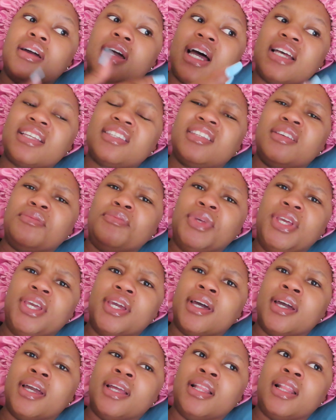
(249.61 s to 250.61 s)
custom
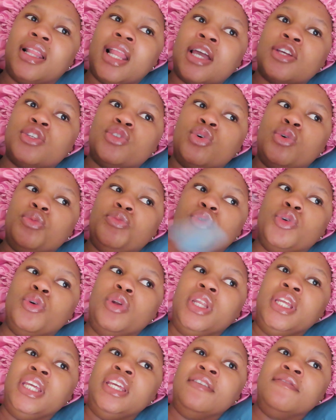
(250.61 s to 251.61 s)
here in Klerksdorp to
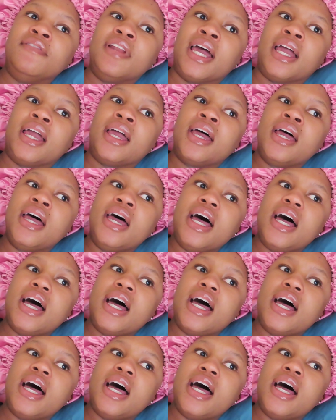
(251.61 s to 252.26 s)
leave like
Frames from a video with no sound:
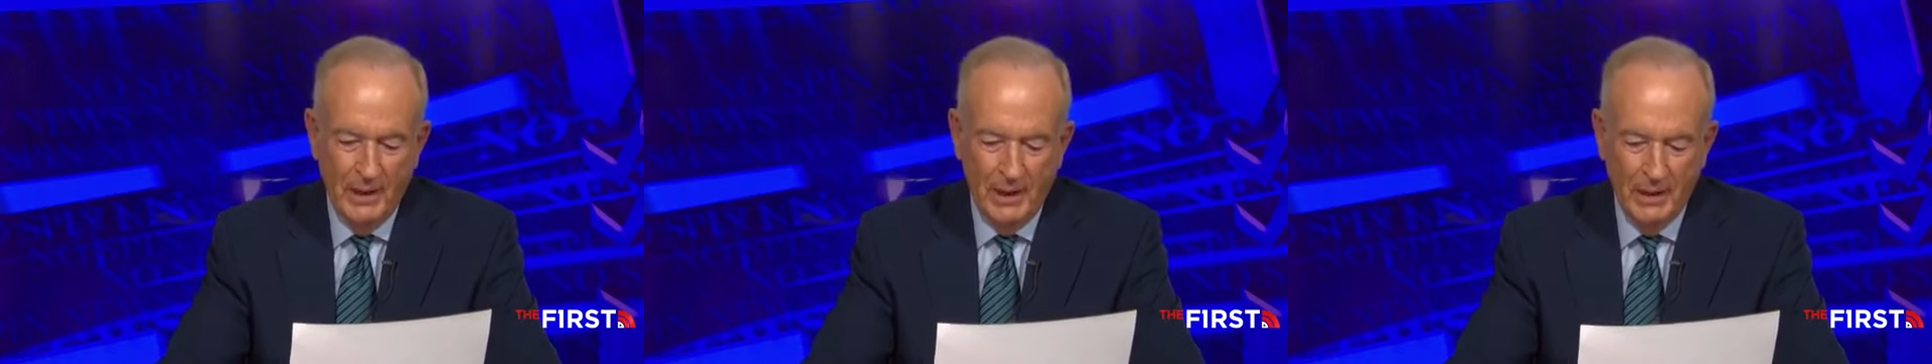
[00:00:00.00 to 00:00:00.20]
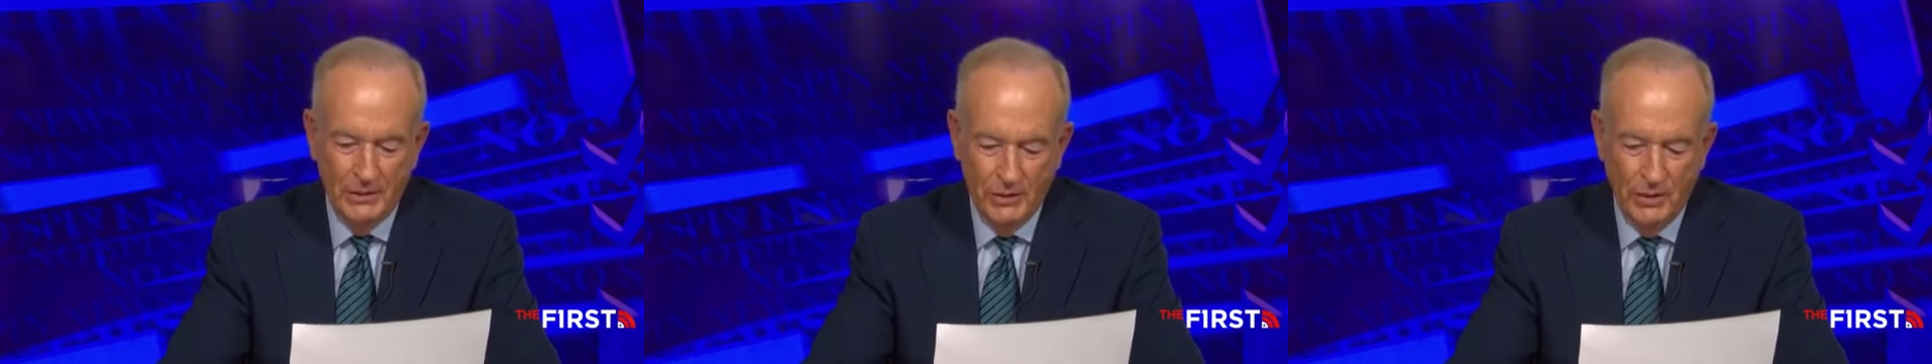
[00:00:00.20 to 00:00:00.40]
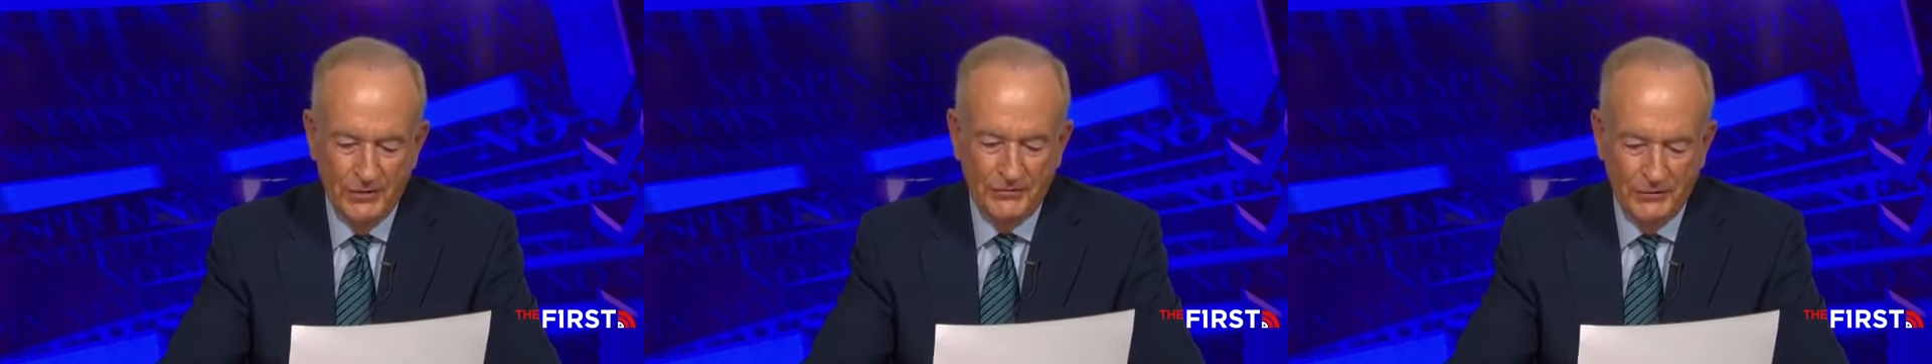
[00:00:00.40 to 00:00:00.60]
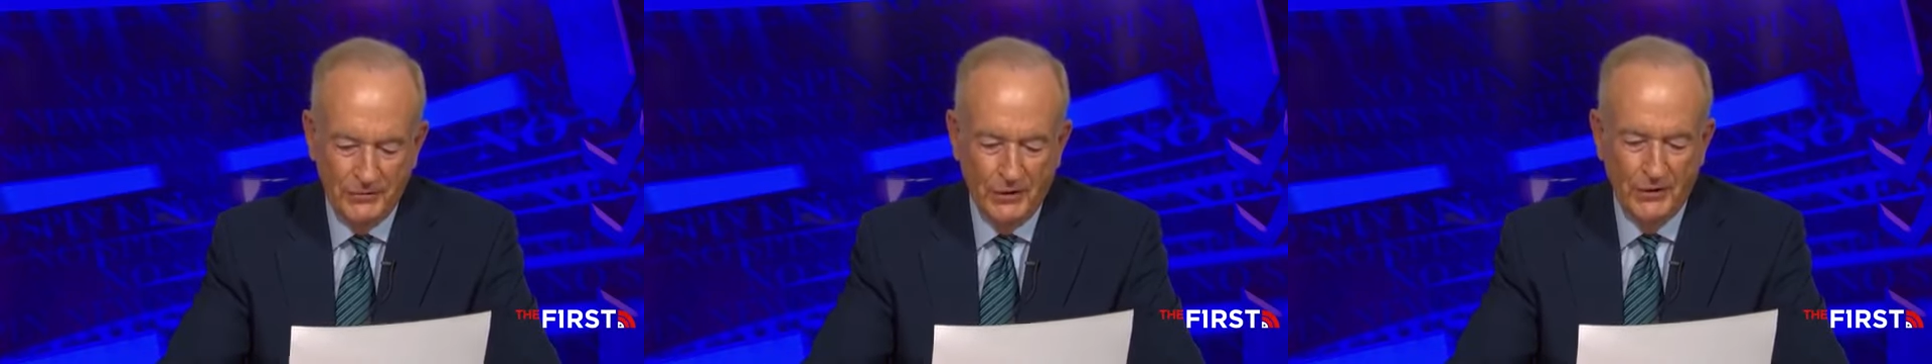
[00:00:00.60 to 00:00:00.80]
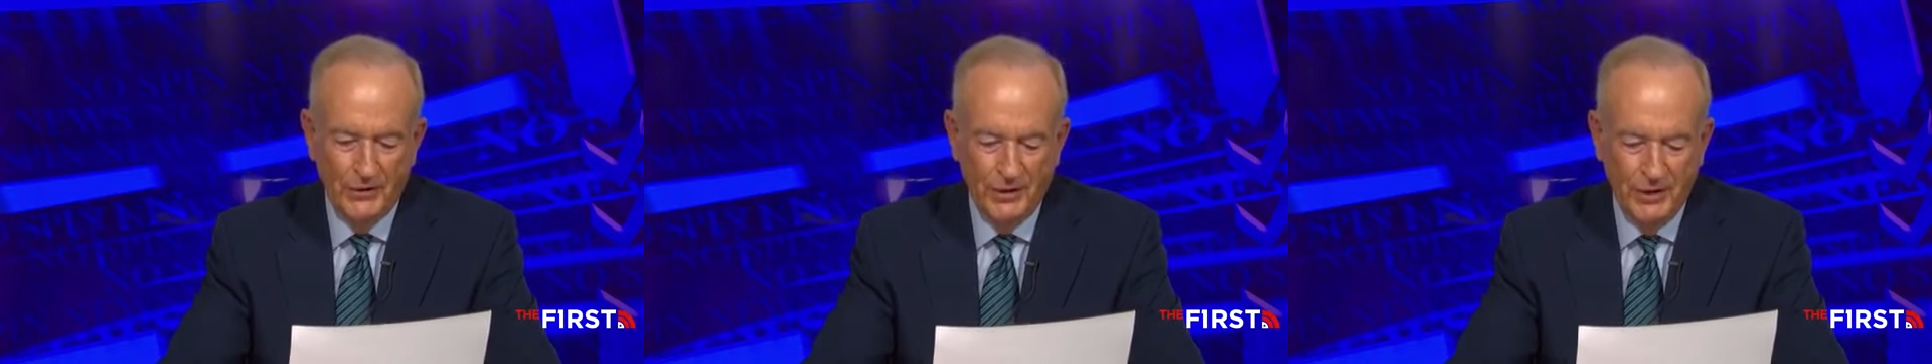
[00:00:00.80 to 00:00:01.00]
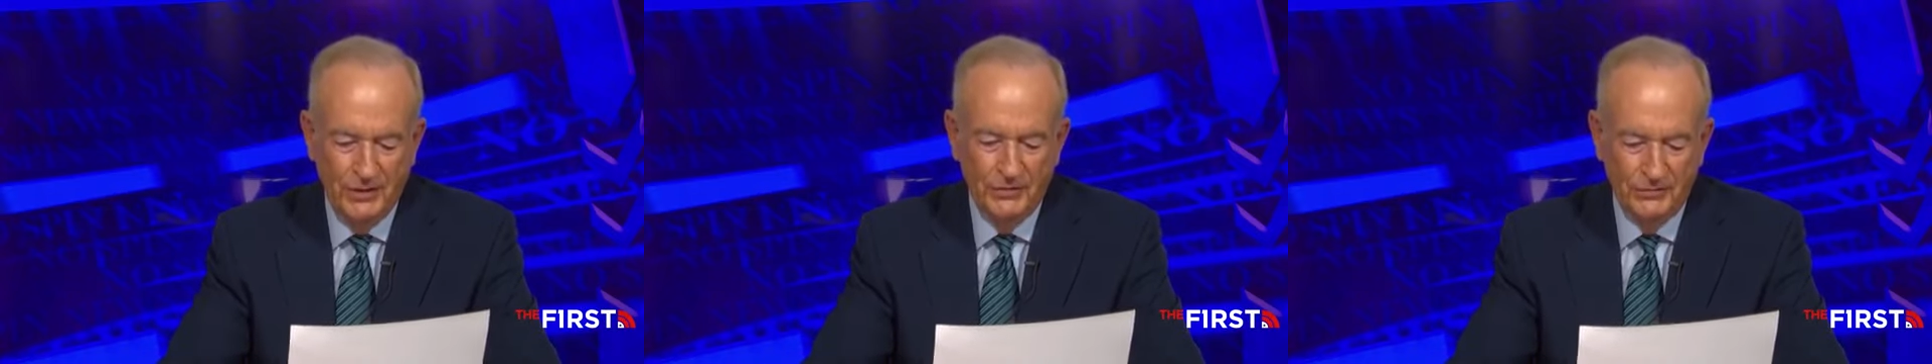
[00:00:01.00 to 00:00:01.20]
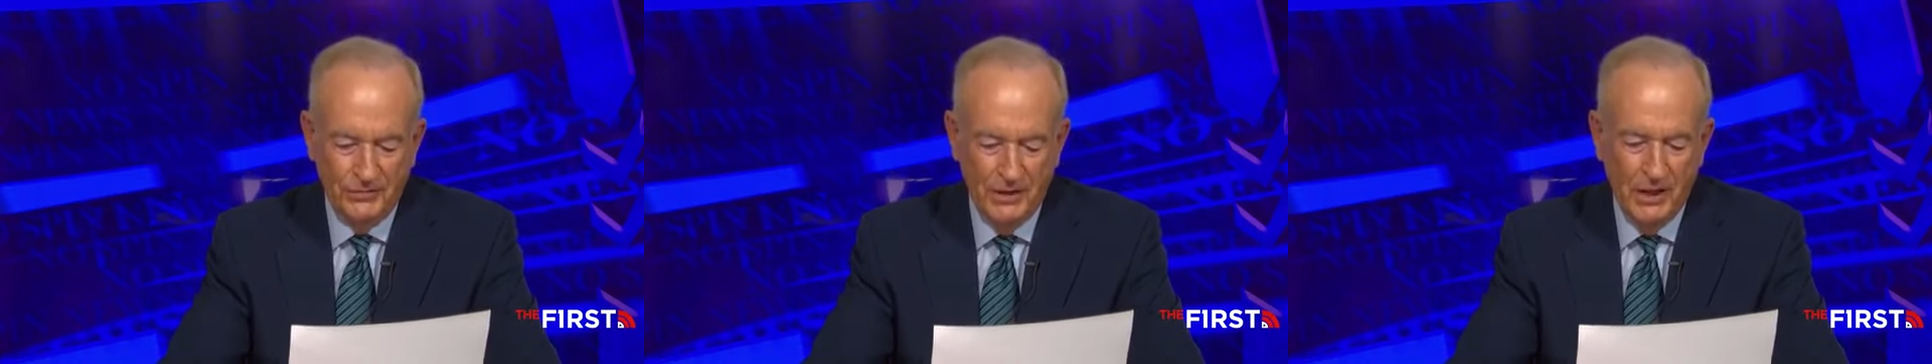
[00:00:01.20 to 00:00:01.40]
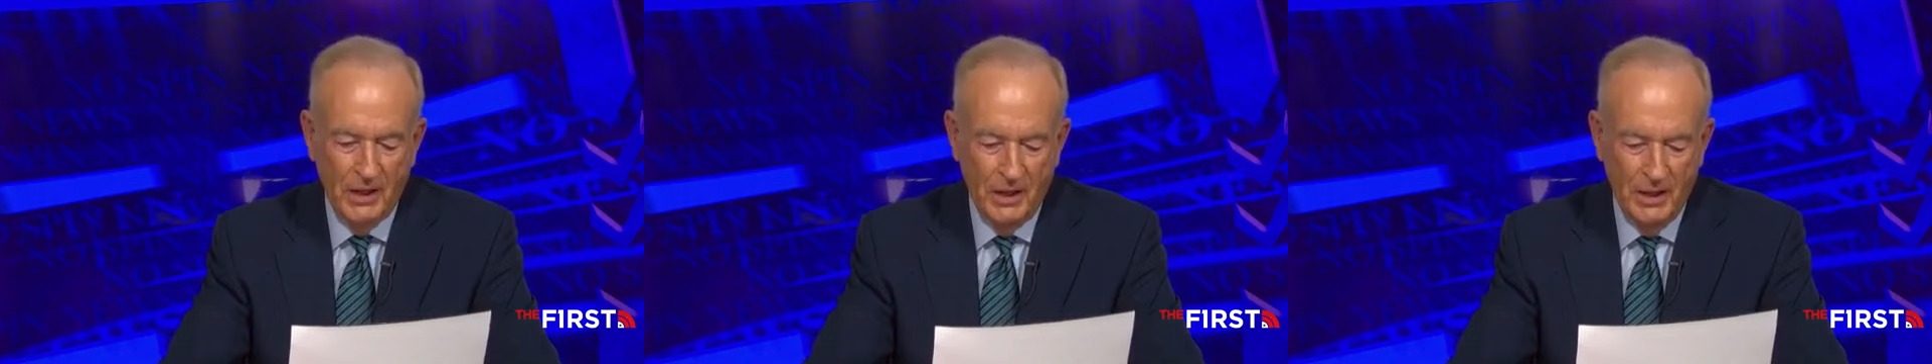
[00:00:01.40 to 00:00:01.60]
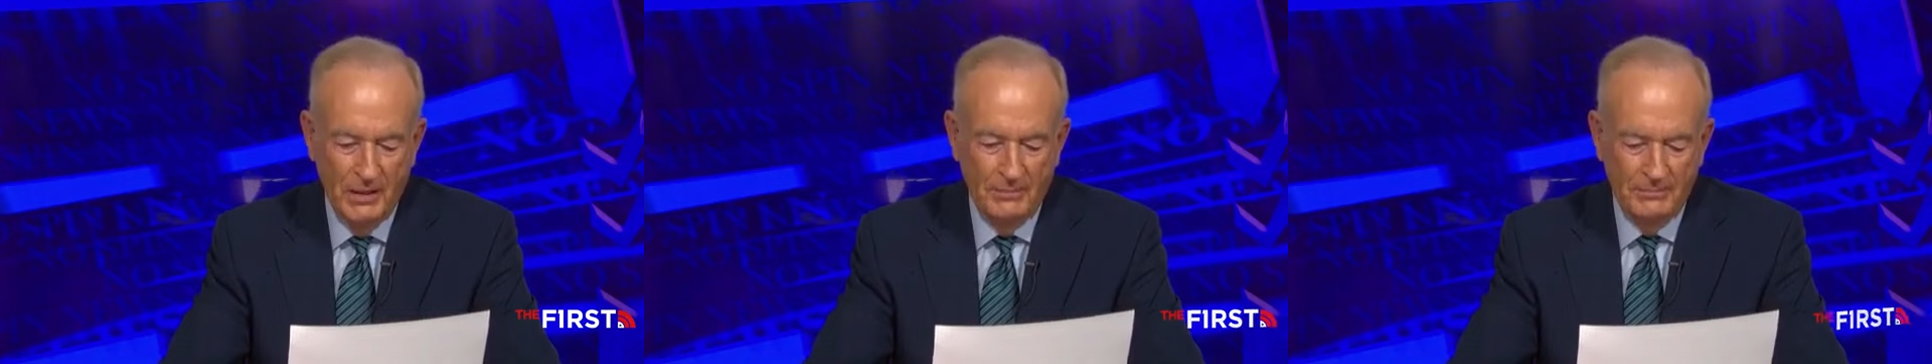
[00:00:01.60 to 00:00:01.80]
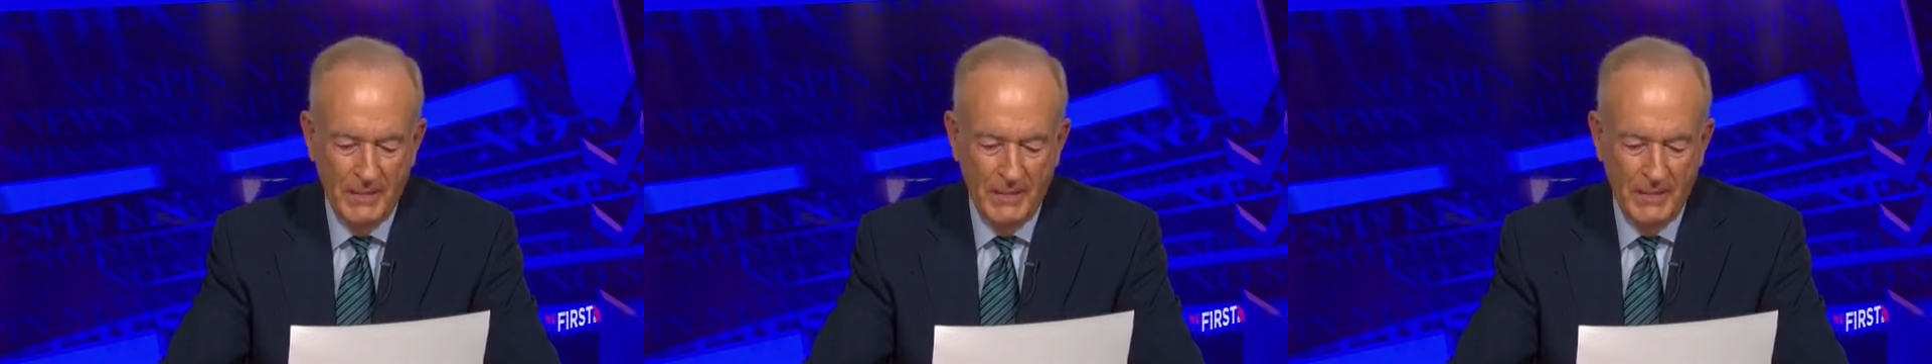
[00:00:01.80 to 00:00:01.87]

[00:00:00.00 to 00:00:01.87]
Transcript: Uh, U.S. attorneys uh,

====================

### Task statement
Lines from the one containing "[00:00:00.80 to 00:00:01.00]" through the final line of the entries above are to be retyped exactly, with every picture left out.

### Result of this exercise
[00:00:00.80 to 00:00:01.00]
[00:00:01.00 to 00:00:01.20]
[00:00:01.20 to 00:00:01.40]
[00:00:01.40 to 00:00:01.60]
[00:00:01.60 to 00:00:01.80]
[00:00:01.80 to 00:00:01.87]

[00:00:00.00 to 00:00:01.87]
Transcript: Uh, U.S. attorneys uh,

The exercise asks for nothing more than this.